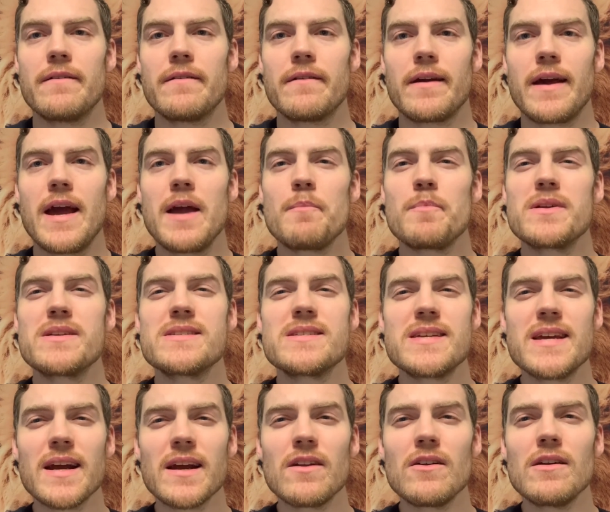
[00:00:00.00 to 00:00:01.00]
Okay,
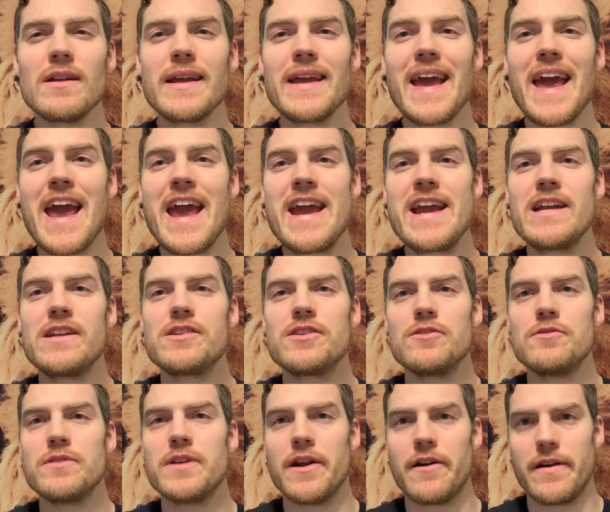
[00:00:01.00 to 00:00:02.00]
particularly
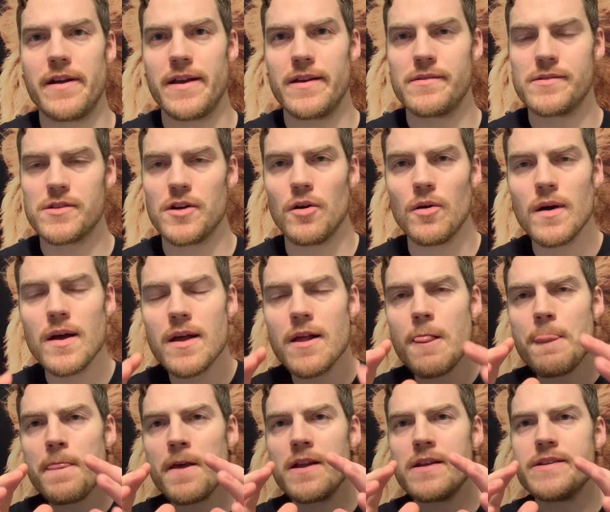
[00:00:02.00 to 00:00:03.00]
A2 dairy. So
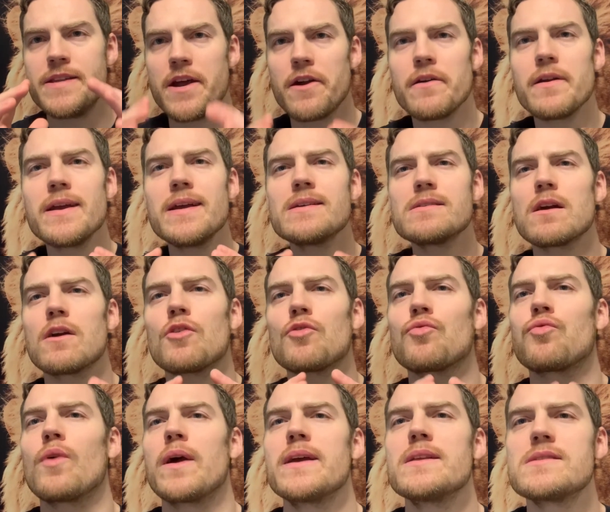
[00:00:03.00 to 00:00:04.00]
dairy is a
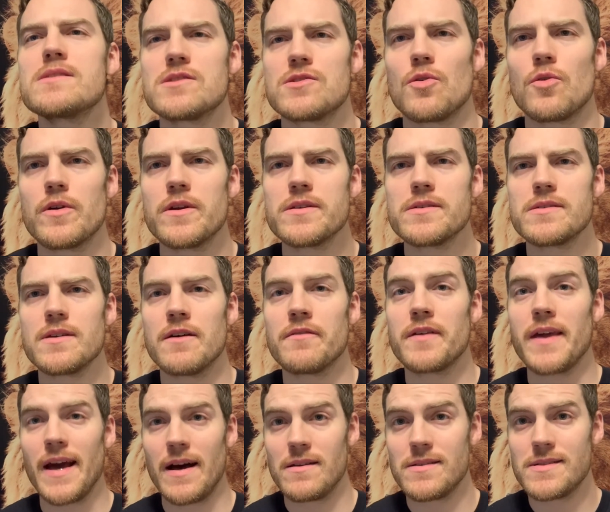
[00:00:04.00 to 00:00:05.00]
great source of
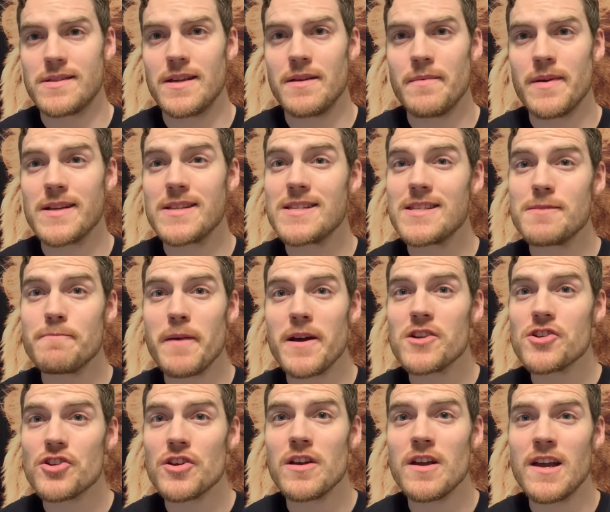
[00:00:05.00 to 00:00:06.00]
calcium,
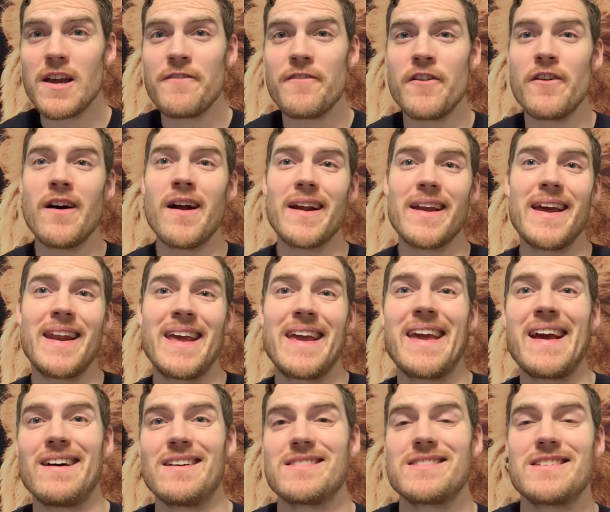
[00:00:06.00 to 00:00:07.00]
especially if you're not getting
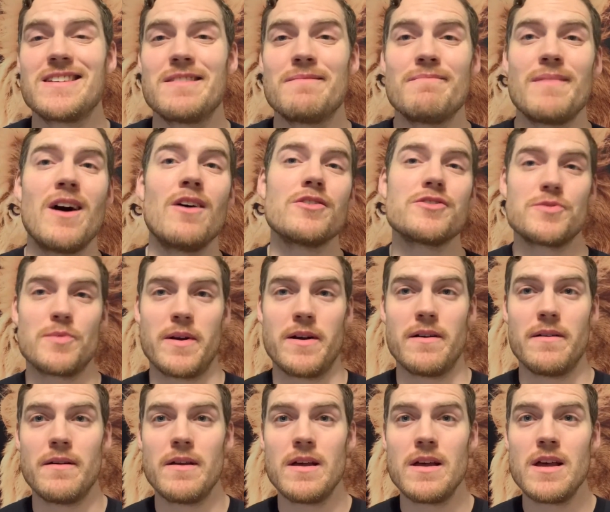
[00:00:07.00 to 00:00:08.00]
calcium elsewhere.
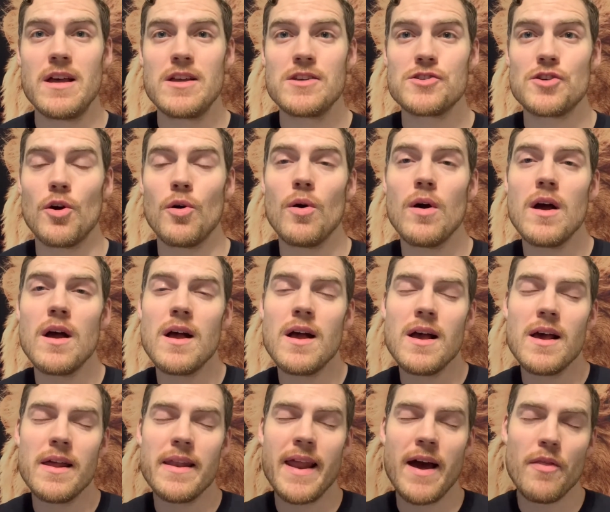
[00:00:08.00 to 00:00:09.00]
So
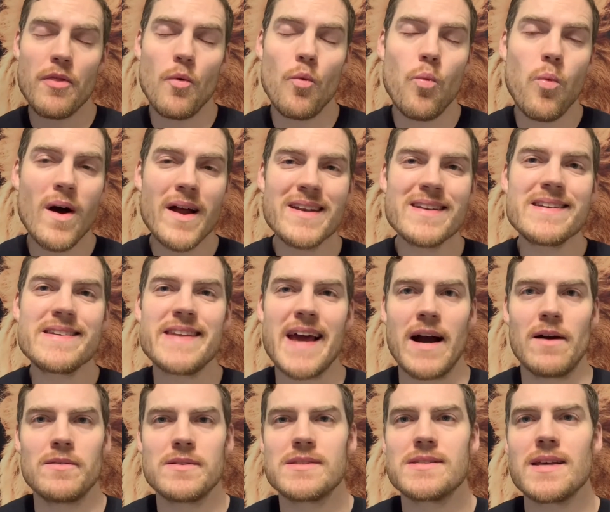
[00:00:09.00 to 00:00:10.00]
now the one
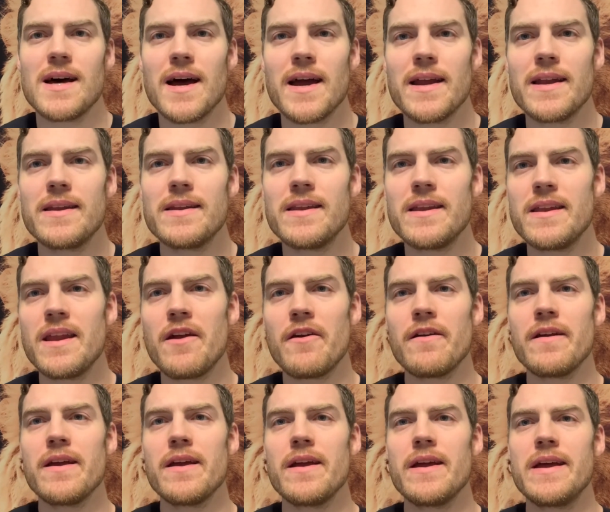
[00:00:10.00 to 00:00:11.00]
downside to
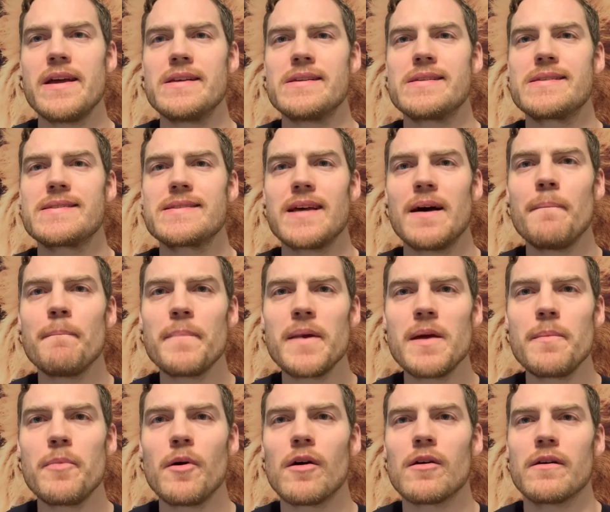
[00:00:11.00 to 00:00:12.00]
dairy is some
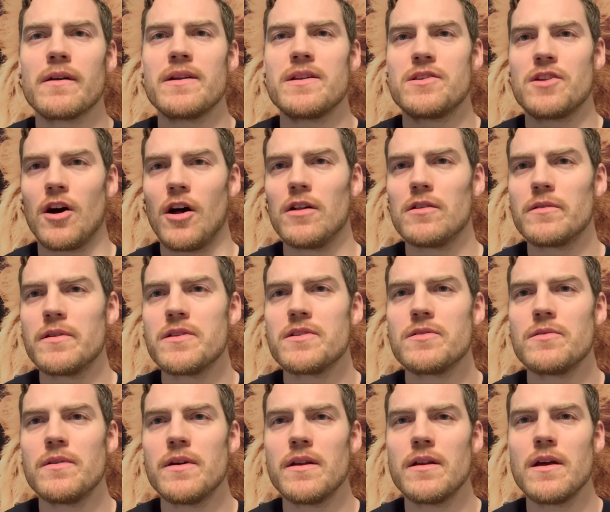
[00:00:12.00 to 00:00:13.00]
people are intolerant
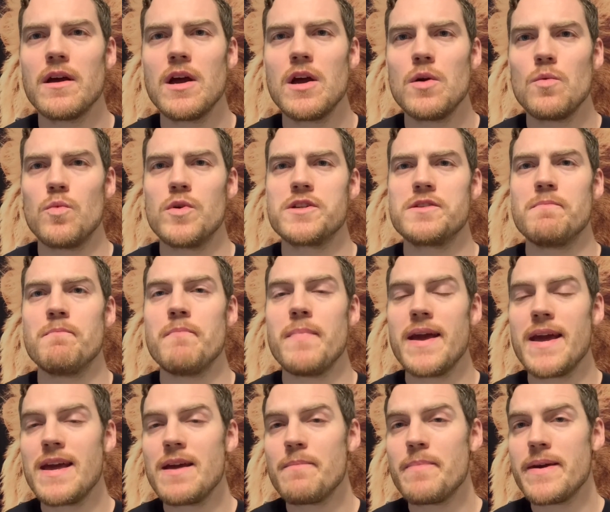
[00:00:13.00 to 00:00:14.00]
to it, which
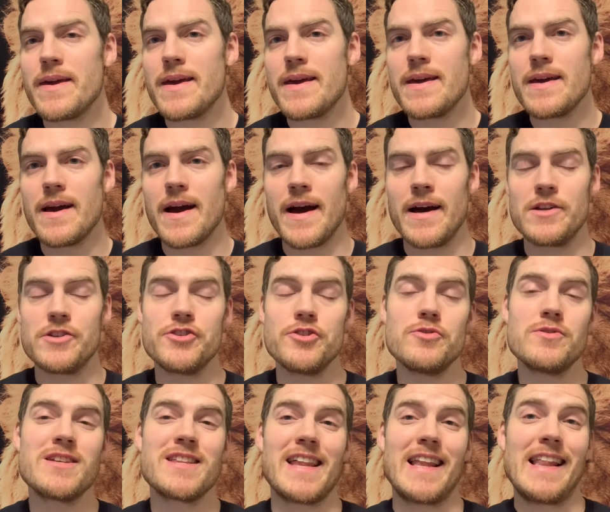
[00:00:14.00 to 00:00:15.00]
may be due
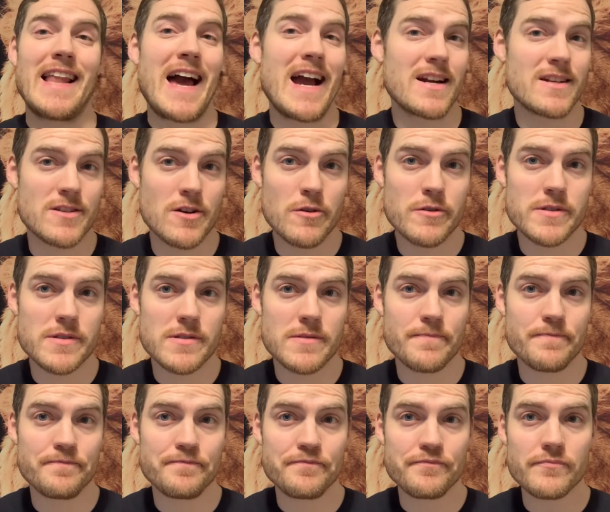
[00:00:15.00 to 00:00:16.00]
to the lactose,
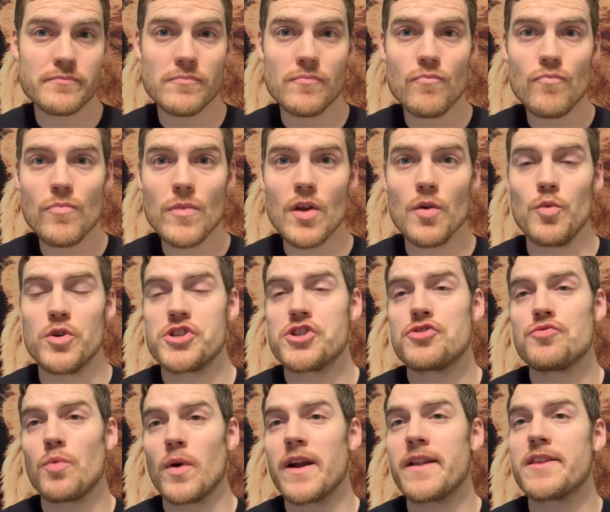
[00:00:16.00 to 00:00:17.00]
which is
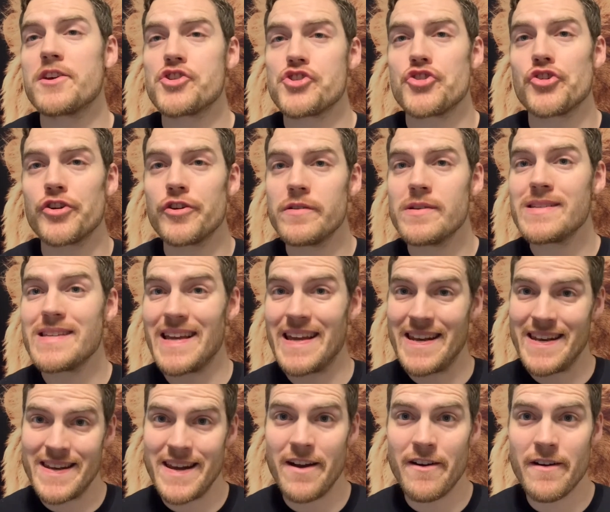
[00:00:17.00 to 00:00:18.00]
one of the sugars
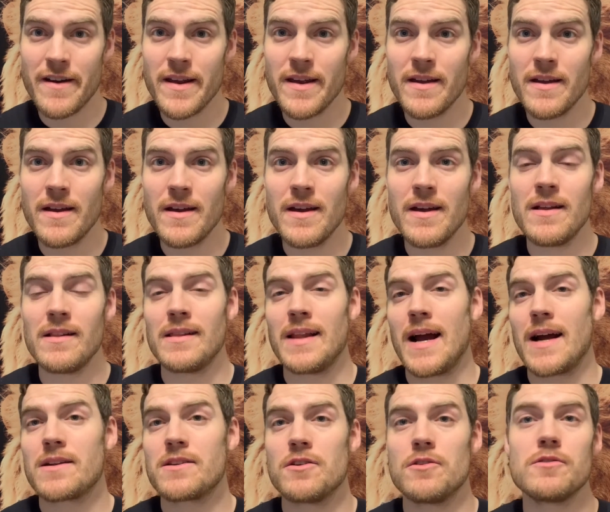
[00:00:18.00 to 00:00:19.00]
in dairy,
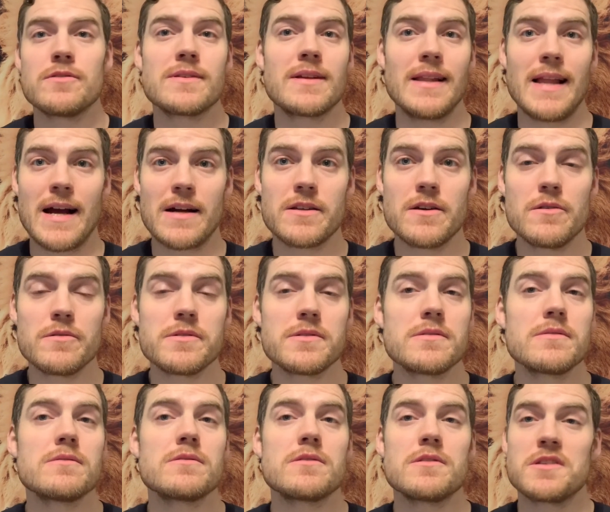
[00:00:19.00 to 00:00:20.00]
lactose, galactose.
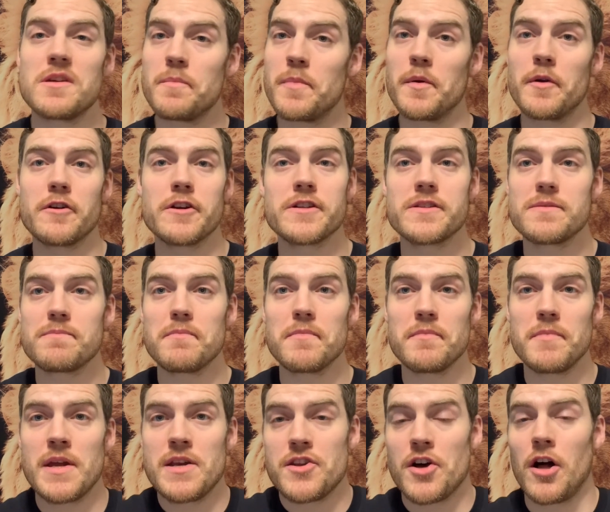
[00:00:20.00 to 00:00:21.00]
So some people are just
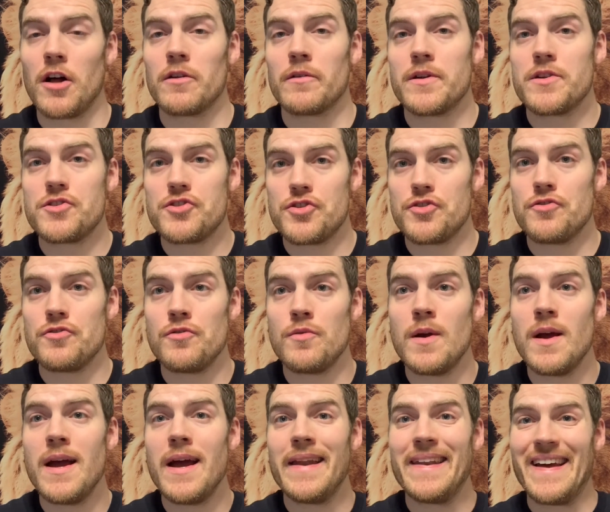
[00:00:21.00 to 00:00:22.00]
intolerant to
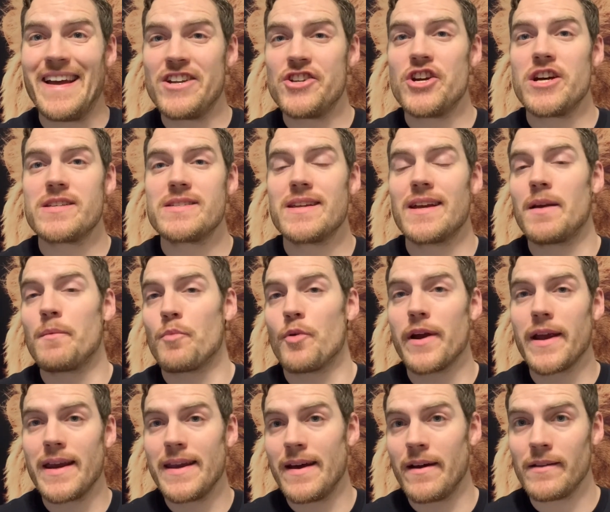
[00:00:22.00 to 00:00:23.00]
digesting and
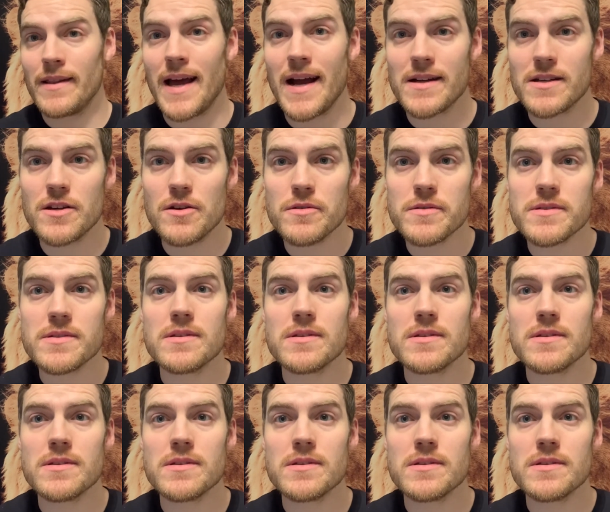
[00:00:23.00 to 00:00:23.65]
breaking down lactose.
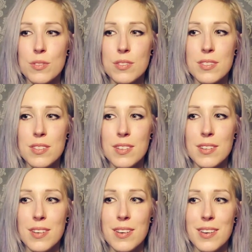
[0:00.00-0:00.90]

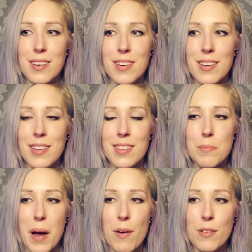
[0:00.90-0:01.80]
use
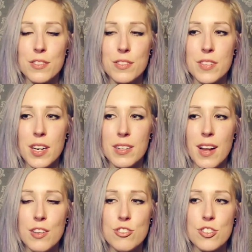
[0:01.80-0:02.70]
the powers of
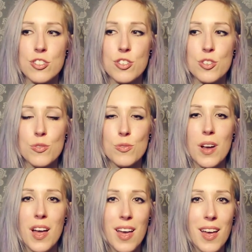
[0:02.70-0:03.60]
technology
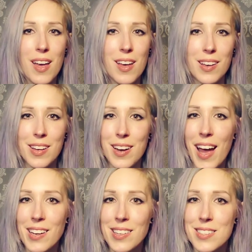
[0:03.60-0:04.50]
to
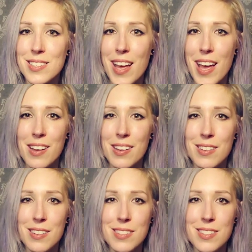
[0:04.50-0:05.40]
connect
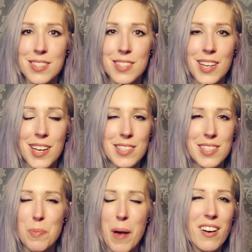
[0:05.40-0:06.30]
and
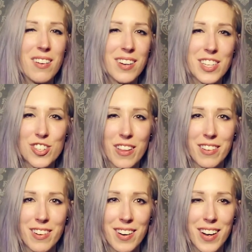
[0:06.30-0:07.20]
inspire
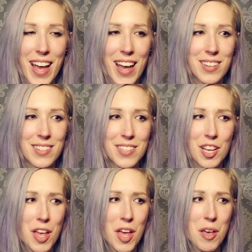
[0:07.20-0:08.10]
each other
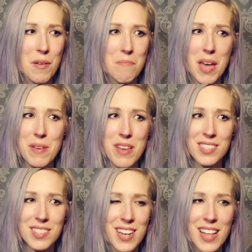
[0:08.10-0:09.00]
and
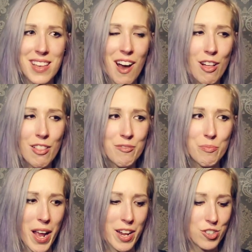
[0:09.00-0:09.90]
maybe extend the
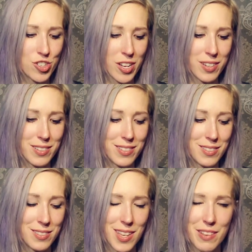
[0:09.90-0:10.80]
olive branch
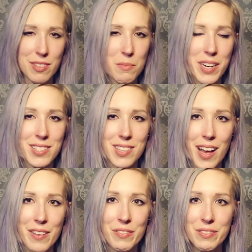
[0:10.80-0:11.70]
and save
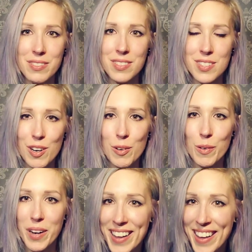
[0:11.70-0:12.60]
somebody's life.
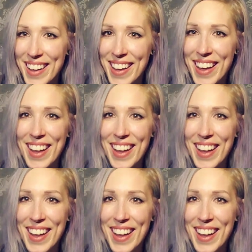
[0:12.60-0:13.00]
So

________________________

• _WHAT YOU NEED TO DO_: Reproduce each line of the records exactly, omitting any picture.

• _PROBLEM SOLUTION_:
[00:00:00.00 to 00:00:01.00]
Okay,
[00:00:01.00 to 00:00:02.00]
particularly
[00:00:02.00 to 00:00:03.00]
A2 dairy. So
[00:00:03.00 to 00:00:04.00]
dairy is a
[00:00:04.00 to 00:00:05.00]
great source of
[00:00:05.00 to 00:00:06.00]
calcium,
[00:00:06.00 to 00:00:07.00]
especially if you're not getting
[00:00:07.00 to 00:00:08.00]
calcium elsewhere.
[00:00:08.00 to 00:00:09.00]
So
[00:00:09.00 to 00:00:10.00]
now the one
[00:00:10.00 to 00:00:11.00]
downside to
[00:00:11.00 to 00:00:12.00]
dairy is some
[00:00:12.00 to 00:00:13.00]
people are intolerant
[00:00:13.00 to 00:00:14.00]
to it, which
[00:00:14.00 to 00:00:15.00]
may be due
[00:00:15.00 to 00:00:16.00]
to the lactose,
[00:00:16.00 to 00:00:17.00]
which is
[00:00:17.00 to 00:00:18.00]
one of the sugars
[00:00:18.00 to 00:00:19.00]
in dairy,
[00:00:19.00 to 00:00:20.00]
lactose, galactose.
[00:00:20.00 to 00:00:21.00]
So some people are just
[00:00:21.00 to 00:00:22.00]
intolerant to
[00:00:22.00 to 00:00:23.00]
digesting and
[00:00:23.00 to 00:00:23.65]
breaking down lactose.
[0:00.00-0:00.90]

[0:00.90-0:01.80]
use
[0:01.80-0:02.70]
the powers of
[0:02.70-0:03.60]
technology
[0:03.60-0:04.50]
to
[0:04.50-0:05.40]
connect
[0:05.40-0:06.30]
and
[0:06.30-0:07.20]
inspire
[0:07.20-0:08.10]
each other
[0:08.10-0:09.00]
and
[0:09.00-0:09.90]
maybe extend the
[0:09.90-0:10.80]
olive branch
[0:10.80-0:11.70]
and save
[0:11.70-0:12.60]
somebody's life.
[0:12.60-0:13.00]
So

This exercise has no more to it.